The cable tension distribution of the three methods at different temperature points is shown in Table 2. Since the proposed method fully considers the influence of thermal loads on the tension distribution during the design process, the upper and lower limits of cable tension are guaranteed to be within the required range, thus avoiding the phenomenon of slackening or overload of the cable network under extreme temperatures. The running time of the three methods is also compared and analyzed, as shown in Fig. 8. Matlab Ver. R2012b is used to solve the optimization model. Computations are carried out on a personal computer with a 2.40 GHz Intel(R) Core(TM) i5-1135G7 CPU and 16 GB RAM. Since the equal tension method only needs to consider the surface accuracy at the reference temperature during the design process, the analysis time is very short and takes only 2.1 min. The “min max” method and the proposed method both use the trust region method to solve the optimization model, and the single operation time is not much different, 8.3 min and 8.1 min, respectively. Compared with the equal tension method, the "min–max" method only fine-tunes the reflector configuration, and the thermal stability of the reflector nodes was not improved. Therefore, when the mesh antenna with equal tension is used as the initial configuration for optimization, only 8 iterations are needed to obtain the design results, while the proposed method requires 19 iterations for the larger adjustment of the cable-mesh configuration and thus takes more time.

Table 2 Tension distribution of cable net designed by two methods

Fig. 8

Analysis time required for three methods

6 Conclusion

To solve the problem of optimal design of mesh antenna considering space thermal effects, a thermal design optimization method of mesh antenna considering the interaction between cable net and flexible truss is proposed in this paper.

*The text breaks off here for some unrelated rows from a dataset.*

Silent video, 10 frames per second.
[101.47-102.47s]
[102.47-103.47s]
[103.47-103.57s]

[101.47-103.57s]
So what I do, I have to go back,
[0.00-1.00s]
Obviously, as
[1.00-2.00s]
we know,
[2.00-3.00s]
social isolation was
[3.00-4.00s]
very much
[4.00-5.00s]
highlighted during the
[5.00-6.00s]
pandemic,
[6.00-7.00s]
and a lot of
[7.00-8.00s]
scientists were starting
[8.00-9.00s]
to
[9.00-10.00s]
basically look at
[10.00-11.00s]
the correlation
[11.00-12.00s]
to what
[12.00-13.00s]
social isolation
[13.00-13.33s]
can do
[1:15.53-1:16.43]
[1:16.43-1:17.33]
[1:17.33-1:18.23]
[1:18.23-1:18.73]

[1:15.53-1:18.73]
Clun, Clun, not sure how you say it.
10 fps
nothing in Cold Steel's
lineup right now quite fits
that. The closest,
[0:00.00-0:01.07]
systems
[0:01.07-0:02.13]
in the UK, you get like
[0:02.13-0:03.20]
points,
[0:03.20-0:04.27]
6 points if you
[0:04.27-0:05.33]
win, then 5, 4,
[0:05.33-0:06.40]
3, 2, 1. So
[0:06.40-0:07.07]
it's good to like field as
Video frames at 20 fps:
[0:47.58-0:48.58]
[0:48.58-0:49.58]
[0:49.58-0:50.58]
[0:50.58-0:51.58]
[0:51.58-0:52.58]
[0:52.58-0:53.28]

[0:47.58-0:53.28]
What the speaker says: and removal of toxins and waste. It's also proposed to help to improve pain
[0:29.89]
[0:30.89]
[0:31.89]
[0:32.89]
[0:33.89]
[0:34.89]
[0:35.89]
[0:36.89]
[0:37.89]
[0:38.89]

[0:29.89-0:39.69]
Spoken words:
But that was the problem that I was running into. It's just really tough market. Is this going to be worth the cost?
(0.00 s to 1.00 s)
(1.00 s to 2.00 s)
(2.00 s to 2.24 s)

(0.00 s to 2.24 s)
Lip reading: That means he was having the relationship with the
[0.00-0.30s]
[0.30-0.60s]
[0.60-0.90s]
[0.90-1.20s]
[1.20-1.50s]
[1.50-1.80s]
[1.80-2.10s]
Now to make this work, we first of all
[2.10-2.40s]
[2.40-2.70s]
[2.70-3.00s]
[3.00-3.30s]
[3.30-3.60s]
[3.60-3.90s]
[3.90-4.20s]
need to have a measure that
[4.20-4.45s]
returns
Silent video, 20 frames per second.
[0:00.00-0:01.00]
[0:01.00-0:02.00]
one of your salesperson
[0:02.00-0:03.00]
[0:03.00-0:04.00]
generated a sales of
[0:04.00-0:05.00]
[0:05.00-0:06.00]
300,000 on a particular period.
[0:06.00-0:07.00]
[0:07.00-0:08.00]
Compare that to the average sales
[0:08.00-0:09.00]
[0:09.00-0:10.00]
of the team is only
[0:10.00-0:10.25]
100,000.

Different from the traditional optimization method that can only ensure the better surface accuracy at a certain temperature point, the proposed method takes the quadratic sum of the reflector node deformation and the cable tension in the thermal environment as the objective function and design constraint, and achieves surface shape stability of the mesh reflector in the whole temperature interval. The coupling relationship between cable net and flexible truss under thermal loads is analyzed systematically, and the equilibrium equation of mesh antennas is established. The two-stage strategy applying thermal loads to the flexible truss first and then to the cable network was adopted, and the force density increment equation of the cable net under thermal loads was firstly derived. Compared with the force density method and the "minimum–maximum" method, the effectiveness and feasibility of the proposed method are proved. The surface accuracy of the worst working condition of the mesh reflector is only 3.75% lower than that of the optimal working condition. The sensitivity degree of the surface accuracy to temperature is greatly reduced, which avoids the large surface error of the mesh reflector at extreme temperatures.